La prudence s’impose
Si la bonne conduite du programme nEUROn, qui n’était qu’un démonstrateur technologique, laisserait présager le mieux pour ce MALE 2020, nous ne pouvons nous empêcher de rester circonspect à l’heure actuelle.
La Phase de Définition évoquée par les industriels va nécessiter l’élaboration de besoins communs par les pays membres du programme. A ce niveau, la question de l’armement de l’engin mais également les compromis en matière de performances de la cellule (autonomie, capacité d’emport etc.) et donc de propulsion seront autant de points à traiter tant au niveau politique qu’industriel. Notons toutefois que la proposition industrielle présentée il y a un an et validée aujourd’hui entérine un principe initié sur le programme nEUROn, à savoir que la répartition de la charge de travail et des domaines de compétence ne se ferait pas en fonction de critères politiques, mais bien sur des bases de compétences industrielles, ce qui permettra sans aucun doute d’éviter de nombreux retards et problèmes techniques rencontrés sur les programmes européens plus anciens.

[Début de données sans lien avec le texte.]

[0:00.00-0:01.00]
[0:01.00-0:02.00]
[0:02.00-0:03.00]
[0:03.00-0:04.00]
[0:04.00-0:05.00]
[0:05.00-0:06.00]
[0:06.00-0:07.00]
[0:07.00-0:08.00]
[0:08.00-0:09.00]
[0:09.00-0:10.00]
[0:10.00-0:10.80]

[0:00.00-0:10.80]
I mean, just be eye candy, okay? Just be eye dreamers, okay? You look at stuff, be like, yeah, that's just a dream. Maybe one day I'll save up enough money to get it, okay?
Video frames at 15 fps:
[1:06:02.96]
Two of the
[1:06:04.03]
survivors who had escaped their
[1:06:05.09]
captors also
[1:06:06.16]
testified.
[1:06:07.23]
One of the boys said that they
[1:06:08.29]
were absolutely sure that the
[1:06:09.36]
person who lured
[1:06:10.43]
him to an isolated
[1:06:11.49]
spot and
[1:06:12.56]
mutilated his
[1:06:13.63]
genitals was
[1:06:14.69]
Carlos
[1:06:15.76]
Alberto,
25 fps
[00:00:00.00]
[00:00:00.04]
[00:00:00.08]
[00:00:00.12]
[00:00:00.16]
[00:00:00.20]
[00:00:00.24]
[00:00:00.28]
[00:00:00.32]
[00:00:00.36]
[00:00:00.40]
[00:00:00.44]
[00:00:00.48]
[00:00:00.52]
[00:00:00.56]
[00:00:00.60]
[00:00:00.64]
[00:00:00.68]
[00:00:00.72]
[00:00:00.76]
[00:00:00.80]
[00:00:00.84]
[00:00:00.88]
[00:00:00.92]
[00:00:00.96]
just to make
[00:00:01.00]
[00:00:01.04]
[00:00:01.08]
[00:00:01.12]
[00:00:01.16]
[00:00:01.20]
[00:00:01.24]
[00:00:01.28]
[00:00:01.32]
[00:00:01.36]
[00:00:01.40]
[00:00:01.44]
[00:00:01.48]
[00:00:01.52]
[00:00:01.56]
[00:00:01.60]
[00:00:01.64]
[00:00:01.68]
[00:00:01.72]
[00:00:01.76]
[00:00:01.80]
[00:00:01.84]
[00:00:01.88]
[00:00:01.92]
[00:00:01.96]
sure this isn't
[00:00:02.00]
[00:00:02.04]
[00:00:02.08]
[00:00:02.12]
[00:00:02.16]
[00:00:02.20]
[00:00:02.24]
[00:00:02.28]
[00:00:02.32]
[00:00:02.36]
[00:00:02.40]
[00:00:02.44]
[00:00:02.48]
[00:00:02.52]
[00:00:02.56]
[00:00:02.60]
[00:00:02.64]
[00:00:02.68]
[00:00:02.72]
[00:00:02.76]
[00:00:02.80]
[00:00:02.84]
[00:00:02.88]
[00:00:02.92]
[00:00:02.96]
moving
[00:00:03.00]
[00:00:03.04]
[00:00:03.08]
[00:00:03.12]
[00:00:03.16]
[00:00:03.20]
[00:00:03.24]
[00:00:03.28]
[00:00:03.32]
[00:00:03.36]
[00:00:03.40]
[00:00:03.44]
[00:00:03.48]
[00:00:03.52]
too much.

On peut aussi s’interroger sur la viabilité d’un programme mené sur une aussi longue période, alors que le drone Talarion, regroupant les partenaires du MALE 2020 actuel ainsi que l’Espagne et la Turquie, développé presque exclusivement sur une initiative industrielle, serait déjà en train de réaliser ses essais en vol s’il avait pu trouver ses financements il y a 5 ans. En cela, le MALE 2020 apparaît comme la solution de la dernière chance pour que l’industrie européenne puisse espérer rattraper son retard sur ce segment de marché. Un nouveau fiasco contraindrait sans aucun doute les industriels européens à se rapprocher des solutions américaines et israéliennes, à moins que ce délai ne laisse le temps à certaines petites initiatives industrielles de faire leur chemin.
Si le MALE 2020 permet effectivement à l’Europe d’avoir une solution prête pour la prochaine génération de drones MALE, cela ne fait que mettre en avant l’échec de cette même collaboration européenne pour l’actuelle génération d’UAV qui, en attendant 2025, devront encore être achetés auprès d’industriels israéliens et américains qui ont définitivement de beaux jours devant eux, et tout le temps pour placer leurs pions (et leurs investissements) afin de se placer sur le créneau du MALE 2020.
Le défi s’annonce donc de taille, et il semble impératif que les enjeux politiques ne viennent pas handicaper un programme industriel qui s’annonce bien et pourrait bien, avec un peu de chance, devenir un succès commercial au delà des trois partenaires actuels.
C’est en tous cas tout ce que l’on peut lui souhaiter.